# Pit Beef by Sir Loin



## LarryWolfe (May 21, 2012)

My neighbor works for US Foods and happened to give me a 7 lb Sirloin Roast and I happened to be extremely happy to accept the more than generous offer with open arms!  After all, Sir Loin and I happen to be very good friends!

Liberally seasoned with worcestershire and *Wolfe Rub Bold*.










Cooked between 350º-400º until the meat hit 125º, then tented with foil for about 30 minutes.  Start to finish cooking time was around 3 hours or A LOT OF BEER.









Sliced very thin across the grain with my Forschner Graton Slicer.





Sandwich on a kaiser roll, with horseradish and white onion.


----------



## swampsauce (May 21, 2012)

Its whats for dinner! Great job Larry!!!!!!!


----------



## Captain Morgan (May 21, 2012)

arrrggghhhhh!  those pics are making me crazy


----------



## Vermin999 (May 21, 2012)

Fantastic looking roast and sammy!!


----------



## bbquzz (May 21, 2012)

All of the above and it was FREE!


----------



## Nick Prochilo (May 21, 2012)

That's perfectly cooked!


----------



## wascolianpride (May 22, 2012)

Outstanding looking cook...Larry I wanna chow down with you haha


----------



## MI Smoke (May 22, 2012)

Nice .   U nailed it.   I buy a couple of those right now


----------



## Cliff H. (May 22, 2012)

Looks like I need to make up a batch of bold.


----------



## bbquzz (May 22, 2012)

Cliff H. said:
			
		

> Looks like I need to make up a batch of bold.

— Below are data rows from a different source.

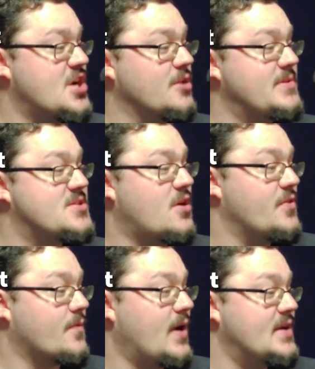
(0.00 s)
elements on
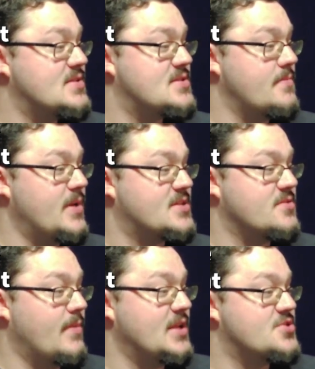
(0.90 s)
the right makes the
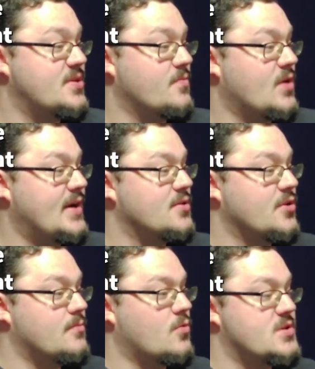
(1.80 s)
mainstream right
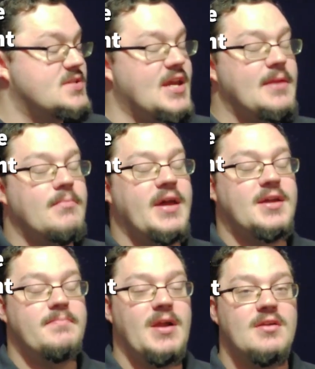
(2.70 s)
look more sane by
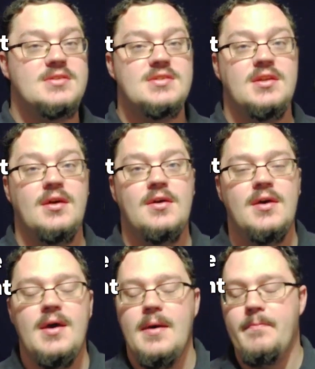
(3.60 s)
comparison.
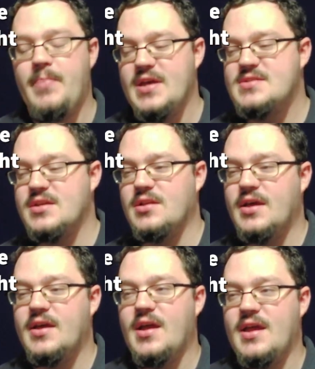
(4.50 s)

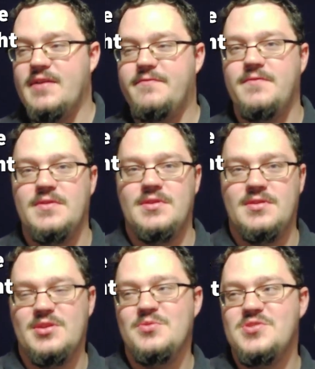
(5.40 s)
Basically, if
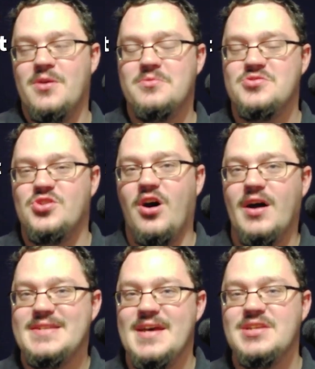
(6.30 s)
you don't draw
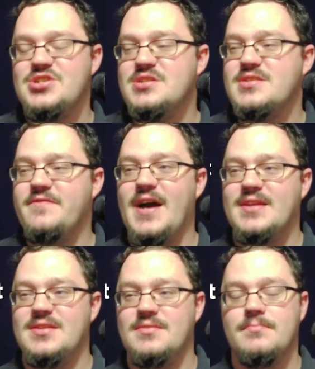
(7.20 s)
attention to the fact
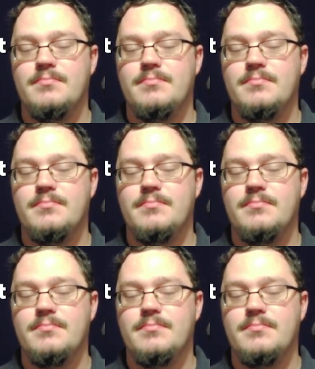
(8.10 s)
that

I was thinking the exact same thing Cliff!


----------



## Bob In Fla. (May 23, 2012)

I can just think of one thing that would make that better.

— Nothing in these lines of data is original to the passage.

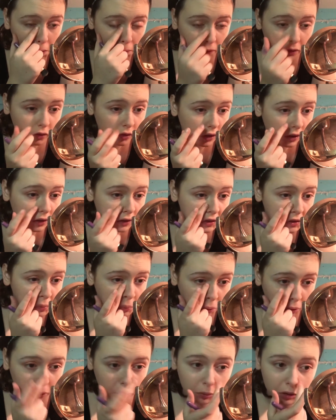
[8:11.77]
Using a
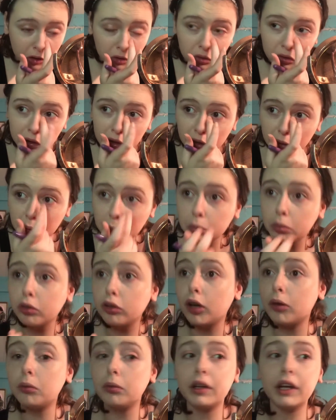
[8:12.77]
smaller brush for this would
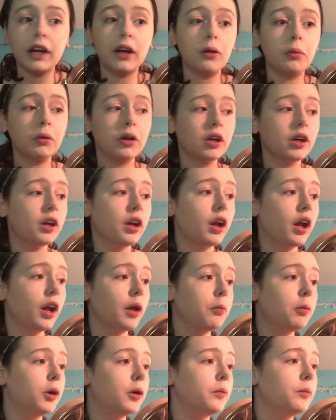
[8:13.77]
probably help. Where did
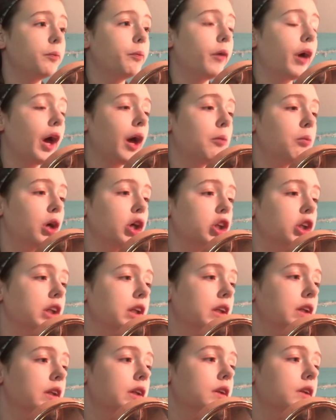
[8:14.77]
I put my
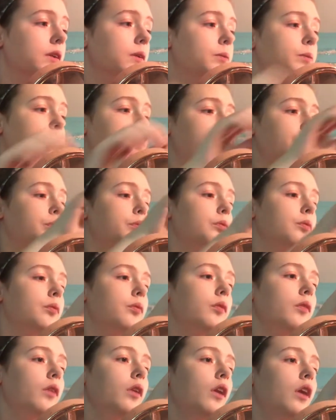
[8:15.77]
brushes?
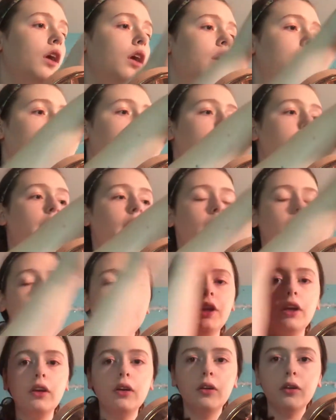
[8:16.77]
I'm
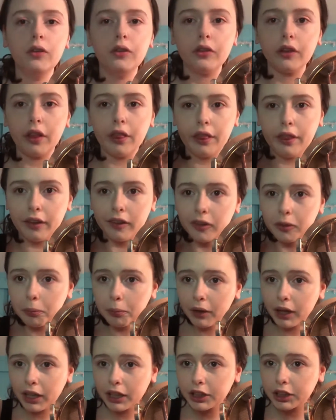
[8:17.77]
gonna use this
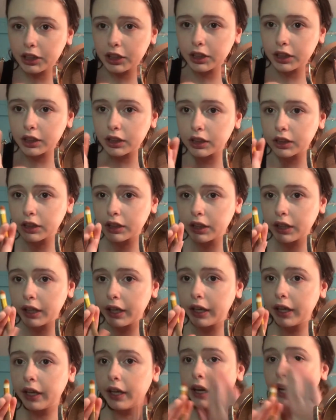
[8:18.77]
brush,
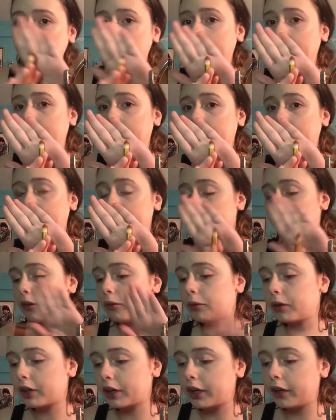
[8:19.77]
and
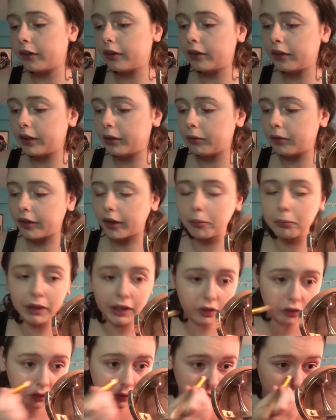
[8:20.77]
we're gonna go in with our
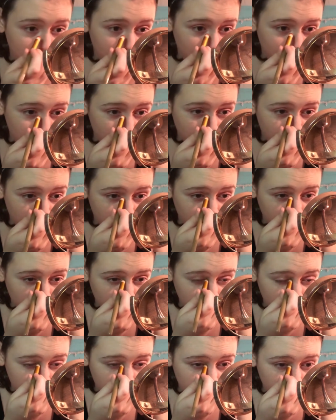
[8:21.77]
Main Squeeze and just do it
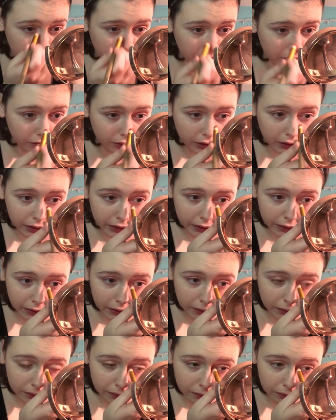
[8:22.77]
in the corner of our eye,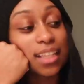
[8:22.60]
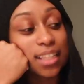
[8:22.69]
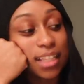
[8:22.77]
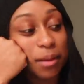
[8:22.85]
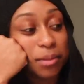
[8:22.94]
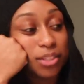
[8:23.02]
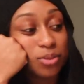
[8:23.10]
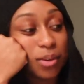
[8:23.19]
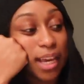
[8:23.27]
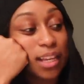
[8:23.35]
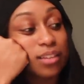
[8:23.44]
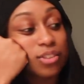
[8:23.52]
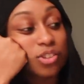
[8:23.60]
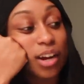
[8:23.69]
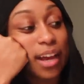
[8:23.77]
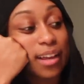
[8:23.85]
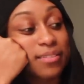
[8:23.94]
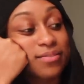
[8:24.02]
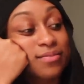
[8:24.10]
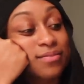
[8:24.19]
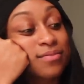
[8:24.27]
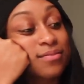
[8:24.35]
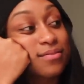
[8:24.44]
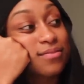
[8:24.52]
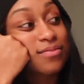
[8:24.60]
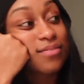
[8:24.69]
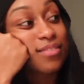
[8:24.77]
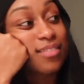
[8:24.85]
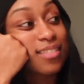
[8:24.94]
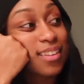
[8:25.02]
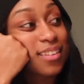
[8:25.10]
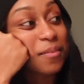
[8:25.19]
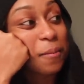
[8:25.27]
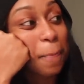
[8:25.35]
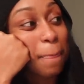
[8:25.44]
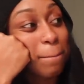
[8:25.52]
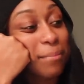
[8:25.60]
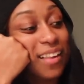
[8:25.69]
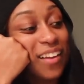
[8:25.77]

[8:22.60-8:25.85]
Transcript: I think that piece you had looked dry. Oh, girl.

If it was on MY plate instead of yours.LOL

BOB


----------



## bknox (May 23, 2012)

Sir Loin INDEED! Looks great!


----------



## JIMMYJAM (May 24, 2012)

I think that sandwich should be Knighted it looks so good!


----------



## Texas 1836 (May 25, 2012)

I will take about 30 of those sandwiches to go please!  Outstanding!


----------



## Griff (May 27, 2012)

That's some serious beefage.


----------